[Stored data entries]
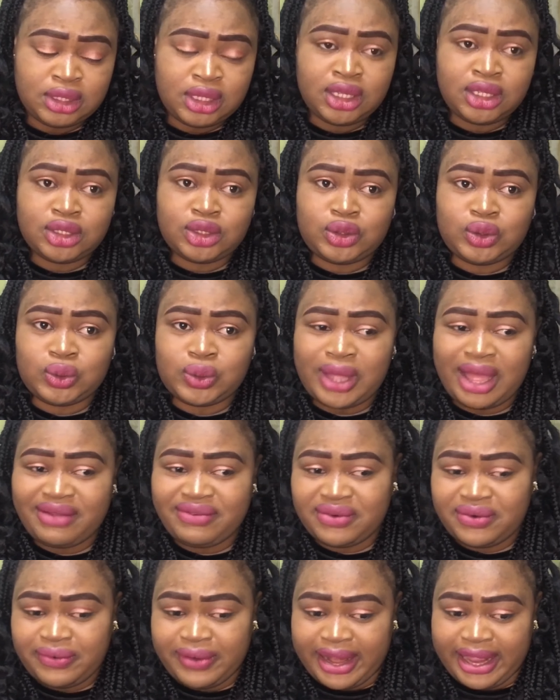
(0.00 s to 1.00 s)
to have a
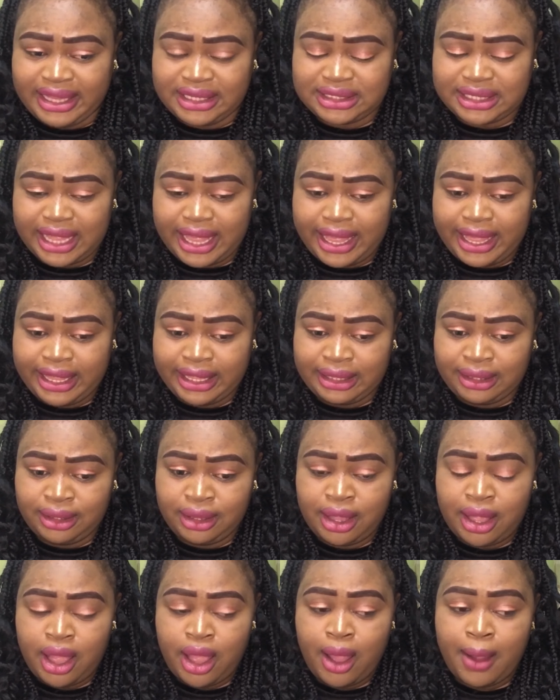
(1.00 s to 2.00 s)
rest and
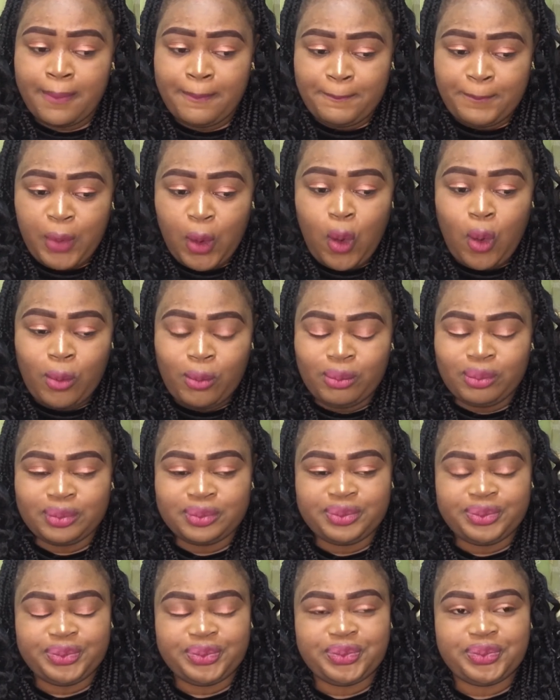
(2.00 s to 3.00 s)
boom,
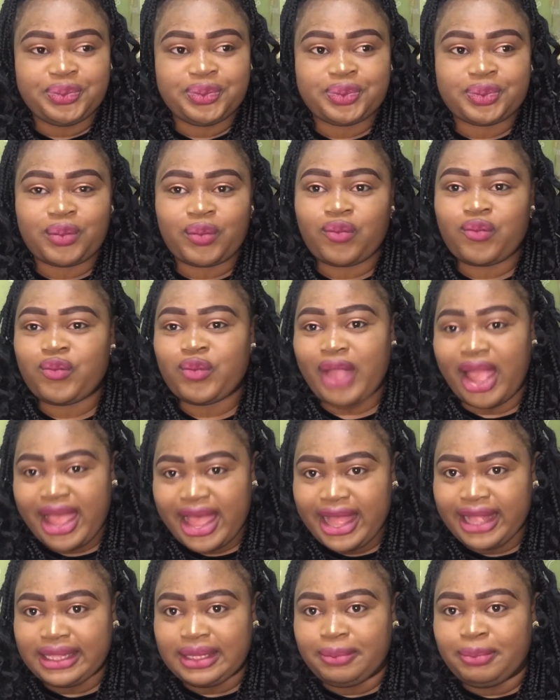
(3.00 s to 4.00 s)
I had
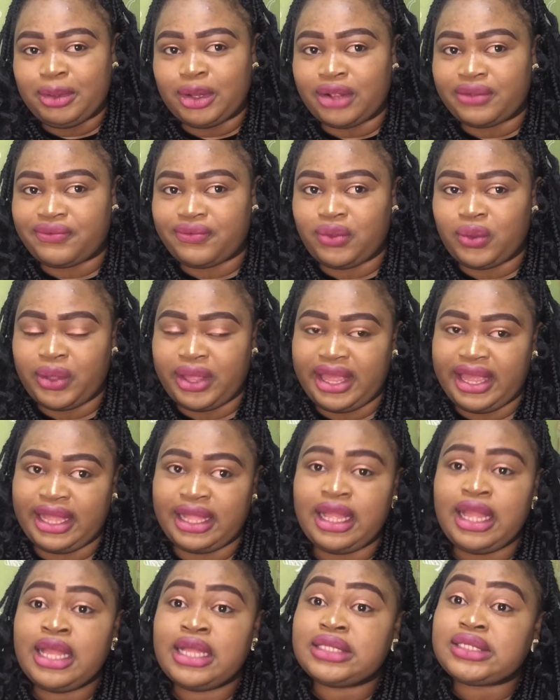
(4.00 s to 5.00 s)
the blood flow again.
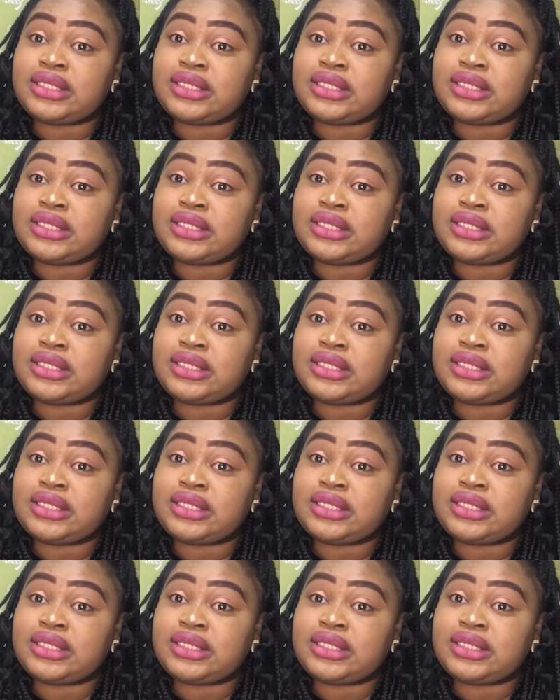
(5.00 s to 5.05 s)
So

» Problem details
Start with the line that holds "(1.00 s to 2.00 s)" and retype each line through the last one in the data, exactly and without pictures.

» Exercise output
(1.00 s to 2.00 s)
rest and
(2.00 s to 3.00 s)
boom,
(3.00 s to 4.00 s)
I had
(4.00 s to 5.00 s)
the blood flow again.
(5.00 s to 5.05 s)
So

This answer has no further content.